Foto: www.autobrennero.it
Nel corso del dibattito circa la realizzazione della terza corsia, dinamica o non, sull’autostrada del Brennero, molte delle argomentazioni a favore puntano ad indicarla come un’opera idonea a rilanciare l’economia attraverso l’avvio di lavori pubblici per un settore come quello delle costruzioni che è in grave crisi. Noi dell’Italia dei Valori riteniamo invece che la realizzazione di un’infrastruttura di trasporto vada valutata solo per la sua capacità di affrontare efficacemente o meno un’esigenza di trasporto tenendo conto dei costi e degli impatti ambientali. Inoltre tale investimento deve essere confrontato con altri investimenti alternativi per capire quale è più vantaggioso e prioritario visto che le risorse a disposizione sono comunque limitate.

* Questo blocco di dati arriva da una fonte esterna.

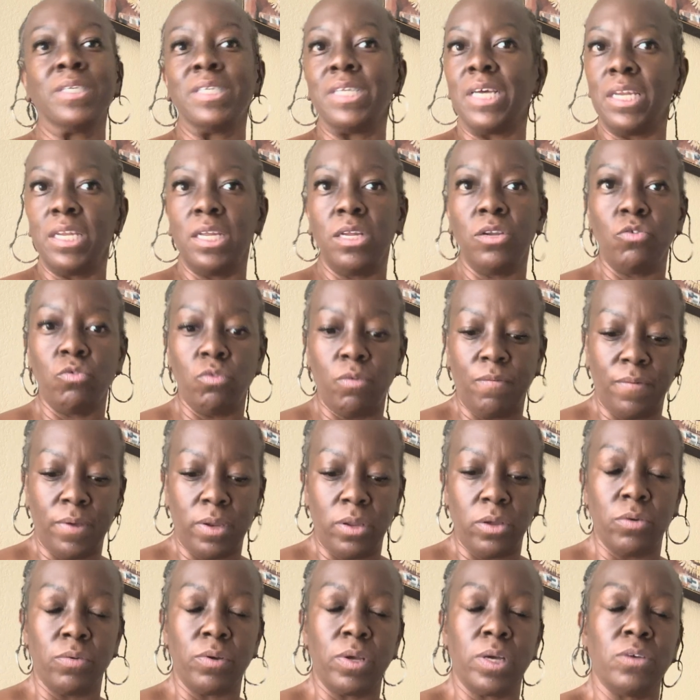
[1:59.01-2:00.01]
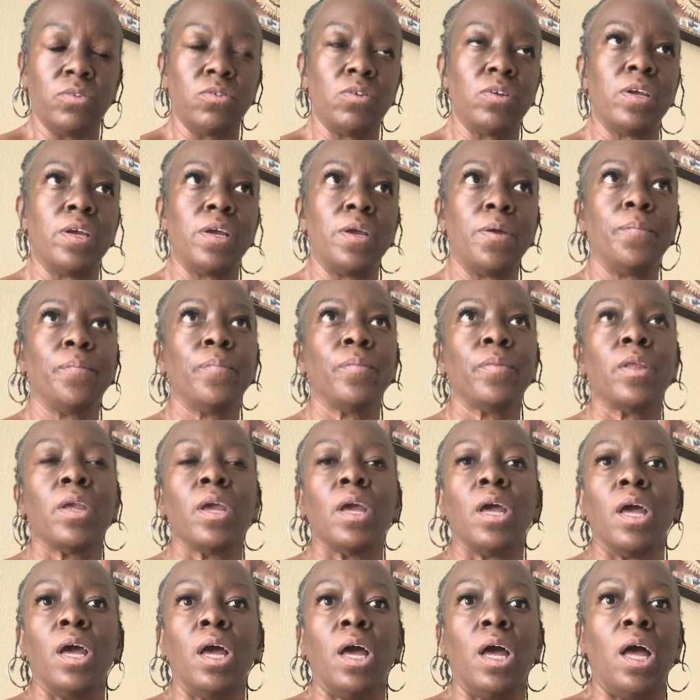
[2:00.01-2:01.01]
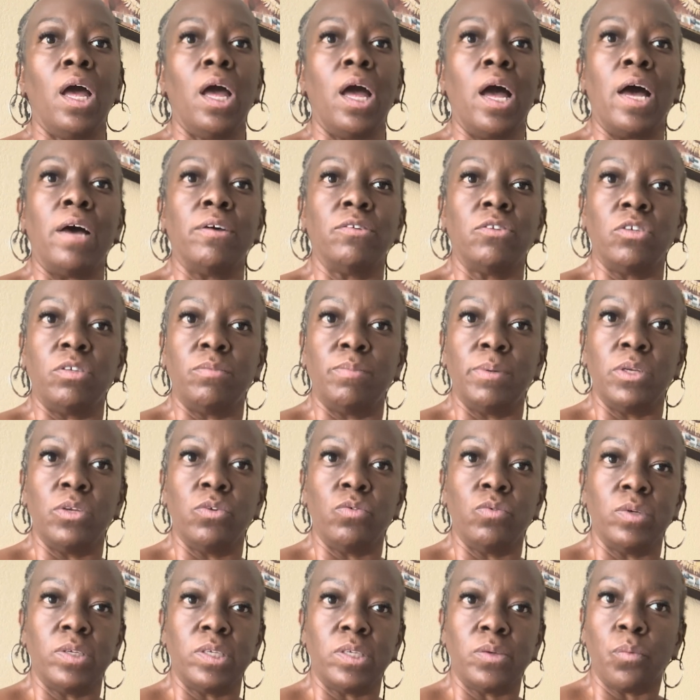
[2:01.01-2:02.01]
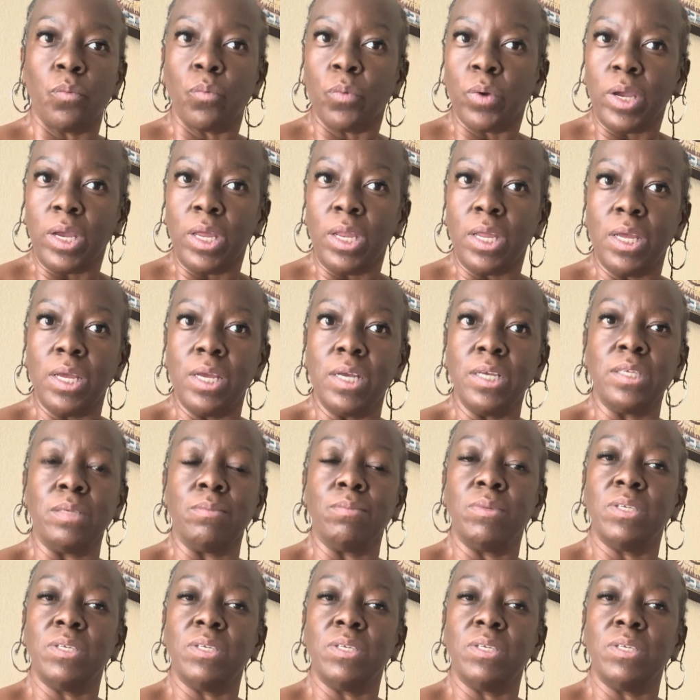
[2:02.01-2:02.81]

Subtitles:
I didn't do a video yesterday, I've just been doing some reading, some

Va registrato innanzitutto il sensibile calo del traffico sull’A22 nell’ultimo anno, inoltre non si prevede a livello europeo una rapida ripresa dell’economia anche a causa del forte indebitamento dei governi che imporrà sacrifici ai cittadini per riequilibrare i conti ed evitare così una nuova crisi finanziaria, quindi è improbabile che a breve si possa verificare un nuovo boom dei trasporti su gomma. L’obiettivo dichiarato della Provincia è sempre stato invece quello dello spostamento del traffico merci dalla strada alla rotaia per ridurre l’impatto del traffico autostradale sulle comunità attraversate e proseguire sulla strada di una riduzione del consumo di combustibili fossili e della produzione di inquinamento. Chiediamo quindi alla giunta provinciale di non cambiare strategia per quanto riguarda i trasporti merci mentre abbiamo una proposta concreta per quanto riguarda la crisi del settore delle costruzioni.
La soluzione ideale dovrebbe avere queste caratteristiche: 1) portare un beneficio netto alla collettività nel suo complesso e non solo ad un settore economico, 2) prevedere attività ad elevata intensità di manodopera così da creare/conservare molti posti di lavoro, 3) favorire in modo naturale le imprese locali, 4) possibilmente essere vantaggiosa per l’ambiente.
La soluzione da noi individuata riteniamo rispetti tutti e quattro questi criteri: estendere il progetto CasaClima ai condomini privati avviando una grande operazione di ristrutturazione con il sostegno di finanziamenti pubblici e privati. Considerate le migliaia di condomini da ristrutturare presenti in provincia di Bolzano, un tale progetto porterebbe ad un risparmio enorme sui costi di riscaldamento e raffreddamento per le famiglie, impiegherebbe a tempo pieno artigiani, professionisti ed imprese per molti anni, favorirebbe le imprese locali che hanno un vantaggio competitivo in questo settore rispetto a quelle di fuori provincia senza violare alcuna regola di mercato e porterebbe ad un abbattimento drastico delle emissioni inquinanti e del consumo di combustibili fossili.
Attualmente il progetto CasaClima coinvolge per lo più edifici pubblici e case unifamiliari perché in molti condomìni è difficile giungere autonomamente al consenso per tali ristrutturazioni perché i proprietari di case in affitto non pagano direttamente i costi energetici e quindi hanno un minore incentivo ad investire e molti altri proprietari mancano dei fondi necessari a tale investimento e in un momento di crisi non sono disponibili a chiedere un finanziamento alle banche.
Anche se i benefici dei progetti di ristrutturazione di interi condomìni si ottengono nel corso degli anni, dal punto di vista strettamente economico si tratta di investimenti molto vantaggiosi con rendimenti intorno al 10% e con rischio ridotto. Il compito della politica è allora quello di creare le condizioni giuridiche, organizzative e legislative per fare in modo che investitori istituzionali pubblici e privati possano finanziare quella parte di investimento che alcuni proprietari di casa non sono disposti a compiere, per poi dividere con essi i benefici di tale investimento. In gergo tecnico questi accordi esistono e prendono il nome di “contracting”. Con l’occasione si potrebbe affrontare finalmente in modo sistematico anche il problema dell’amianto eliminandolo completamente da tutti gli edifici in ristrutturazione.